Search code examples
pythonpython-3.xdictionarydefaultdict

Nesting Defaultdictionaries in Python3


I'm working on a piece of code and this is my first time implementing defaultdict from collections. Currently, I have a piece of code that works just fine as a defaultdict, but I'd really like to nest my dictionaries.

This is the code I have currently:

from collections import defaultdict, Counter
from re import findall

class Class: 
    def __init__(self, n, file):
        self.counts = defaultdict(lambda: defaultdict(int))
        self.__n = n
        self.__file = file

    def function(self, starting_text, charas):
        self.__starting_text = starting_text
        self.__charas = charas

        with open(self.__file) as file:
            text = file.read().lower().replace('\n', ' ')
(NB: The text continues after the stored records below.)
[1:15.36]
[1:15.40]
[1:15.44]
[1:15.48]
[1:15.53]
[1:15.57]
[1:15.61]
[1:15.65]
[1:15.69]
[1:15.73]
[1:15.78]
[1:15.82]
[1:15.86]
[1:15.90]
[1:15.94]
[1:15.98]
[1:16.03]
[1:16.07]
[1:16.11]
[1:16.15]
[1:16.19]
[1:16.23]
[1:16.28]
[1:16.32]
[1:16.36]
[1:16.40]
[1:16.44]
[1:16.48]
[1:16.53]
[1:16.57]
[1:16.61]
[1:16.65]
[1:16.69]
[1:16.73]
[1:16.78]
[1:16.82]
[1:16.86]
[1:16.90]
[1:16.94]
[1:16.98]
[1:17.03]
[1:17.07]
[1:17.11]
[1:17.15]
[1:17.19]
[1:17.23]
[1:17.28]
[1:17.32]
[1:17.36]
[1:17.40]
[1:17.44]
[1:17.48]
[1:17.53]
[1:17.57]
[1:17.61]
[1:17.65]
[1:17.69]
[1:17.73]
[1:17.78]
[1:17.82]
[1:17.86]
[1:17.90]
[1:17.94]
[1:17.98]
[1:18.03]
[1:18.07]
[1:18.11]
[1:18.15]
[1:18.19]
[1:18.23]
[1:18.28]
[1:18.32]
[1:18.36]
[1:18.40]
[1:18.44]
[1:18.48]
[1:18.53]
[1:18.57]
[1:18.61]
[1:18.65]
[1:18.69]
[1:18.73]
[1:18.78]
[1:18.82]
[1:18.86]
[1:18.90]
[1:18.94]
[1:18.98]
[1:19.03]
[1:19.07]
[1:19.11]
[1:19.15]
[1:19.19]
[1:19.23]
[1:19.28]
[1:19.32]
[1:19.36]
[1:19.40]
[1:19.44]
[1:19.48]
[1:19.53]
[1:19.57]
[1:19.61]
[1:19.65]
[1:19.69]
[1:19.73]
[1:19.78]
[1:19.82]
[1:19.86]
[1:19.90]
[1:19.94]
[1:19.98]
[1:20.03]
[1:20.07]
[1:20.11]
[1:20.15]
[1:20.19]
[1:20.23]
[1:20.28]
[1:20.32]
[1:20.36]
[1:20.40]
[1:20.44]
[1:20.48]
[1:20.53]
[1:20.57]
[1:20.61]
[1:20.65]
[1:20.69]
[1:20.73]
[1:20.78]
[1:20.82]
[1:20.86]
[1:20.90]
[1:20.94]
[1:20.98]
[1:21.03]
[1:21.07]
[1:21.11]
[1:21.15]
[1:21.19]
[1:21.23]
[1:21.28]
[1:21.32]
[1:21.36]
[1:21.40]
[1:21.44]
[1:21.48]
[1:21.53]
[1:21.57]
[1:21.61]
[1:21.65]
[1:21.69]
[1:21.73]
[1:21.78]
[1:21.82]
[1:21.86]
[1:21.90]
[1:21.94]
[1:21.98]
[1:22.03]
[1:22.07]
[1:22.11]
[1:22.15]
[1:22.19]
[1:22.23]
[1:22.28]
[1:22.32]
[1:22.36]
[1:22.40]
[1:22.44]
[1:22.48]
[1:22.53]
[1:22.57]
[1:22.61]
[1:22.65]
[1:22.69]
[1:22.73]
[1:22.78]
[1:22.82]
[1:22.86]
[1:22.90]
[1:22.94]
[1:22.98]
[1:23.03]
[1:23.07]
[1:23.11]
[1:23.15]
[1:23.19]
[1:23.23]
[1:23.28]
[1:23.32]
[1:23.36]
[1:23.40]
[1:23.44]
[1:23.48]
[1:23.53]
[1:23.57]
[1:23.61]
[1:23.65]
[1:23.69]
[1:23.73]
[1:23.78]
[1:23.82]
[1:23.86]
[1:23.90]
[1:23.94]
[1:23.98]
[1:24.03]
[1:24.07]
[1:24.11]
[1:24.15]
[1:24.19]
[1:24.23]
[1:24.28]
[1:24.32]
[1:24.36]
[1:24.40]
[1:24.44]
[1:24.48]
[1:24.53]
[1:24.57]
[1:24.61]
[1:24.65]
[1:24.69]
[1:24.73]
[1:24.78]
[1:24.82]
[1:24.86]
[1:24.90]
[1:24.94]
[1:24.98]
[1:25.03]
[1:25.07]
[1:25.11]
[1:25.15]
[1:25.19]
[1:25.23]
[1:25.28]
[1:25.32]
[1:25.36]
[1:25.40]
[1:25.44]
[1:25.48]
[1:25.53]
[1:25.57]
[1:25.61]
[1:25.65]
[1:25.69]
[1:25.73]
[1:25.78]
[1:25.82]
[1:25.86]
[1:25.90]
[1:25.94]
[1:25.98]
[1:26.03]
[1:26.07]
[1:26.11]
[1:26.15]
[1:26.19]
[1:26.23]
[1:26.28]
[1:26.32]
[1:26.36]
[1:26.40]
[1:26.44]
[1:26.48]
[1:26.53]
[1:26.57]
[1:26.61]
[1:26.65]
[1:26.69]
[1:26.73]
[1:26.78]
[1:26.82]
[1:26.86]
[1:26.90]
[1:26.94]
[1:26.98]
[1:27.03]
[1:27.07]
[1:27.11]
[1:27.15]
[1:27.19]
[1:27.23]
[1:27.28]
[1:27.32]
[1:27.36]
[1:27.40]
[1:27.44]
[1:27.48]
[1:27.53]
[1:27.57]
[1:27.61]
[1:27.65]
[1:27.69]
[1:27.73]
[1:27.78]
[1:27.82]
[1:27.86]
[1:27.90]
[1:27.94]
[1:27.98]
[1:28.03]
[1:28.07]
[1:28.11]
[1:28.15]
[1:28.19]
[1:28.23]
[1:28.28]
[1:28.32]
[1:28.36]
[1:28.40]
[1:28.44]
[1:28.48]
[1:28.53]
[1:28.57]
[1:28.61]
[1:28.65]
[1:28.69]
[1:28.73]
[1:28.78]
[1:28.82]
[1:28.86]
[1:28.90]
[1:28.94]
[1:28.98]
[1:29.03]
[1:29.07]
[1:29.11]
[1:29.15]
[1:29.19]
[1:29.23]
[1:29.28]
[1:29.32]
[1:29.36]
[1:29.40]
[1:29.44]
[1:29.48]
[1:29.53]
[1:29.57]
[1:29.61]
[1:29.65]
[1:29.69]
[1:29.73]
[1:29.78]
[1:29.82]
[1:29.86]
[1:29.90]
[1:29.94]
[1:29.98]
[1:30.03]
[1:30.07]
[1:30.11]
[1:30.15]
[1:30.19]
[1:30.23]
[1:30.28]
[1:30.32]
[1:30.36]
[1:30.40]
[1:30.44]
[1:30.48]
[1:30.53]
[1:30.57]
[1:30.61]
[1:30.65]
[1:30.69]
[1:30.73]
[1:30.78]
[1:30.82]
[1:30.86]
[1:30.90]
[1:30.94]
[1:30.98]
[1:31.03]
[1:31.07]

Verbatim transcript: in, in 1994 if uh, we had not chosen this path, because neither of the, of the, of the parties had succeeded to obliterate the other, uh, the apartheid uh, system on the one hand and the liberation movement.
        ngrams = [text[i : i + self.__n] for i in range(len(text))]

        out = self.counts
        for item in ngrams:
            data = []
            for word in findall( item+".", text):
                data.append(word[-1])
            self.counts = { item : data.count(item) for item in data }
            out[item] = self.counts
        self.counts = out

Some of the things in the code aren't yet implemented because I'm at a bit of a standstill, so please ignore anything that isn't applicable to this particular question!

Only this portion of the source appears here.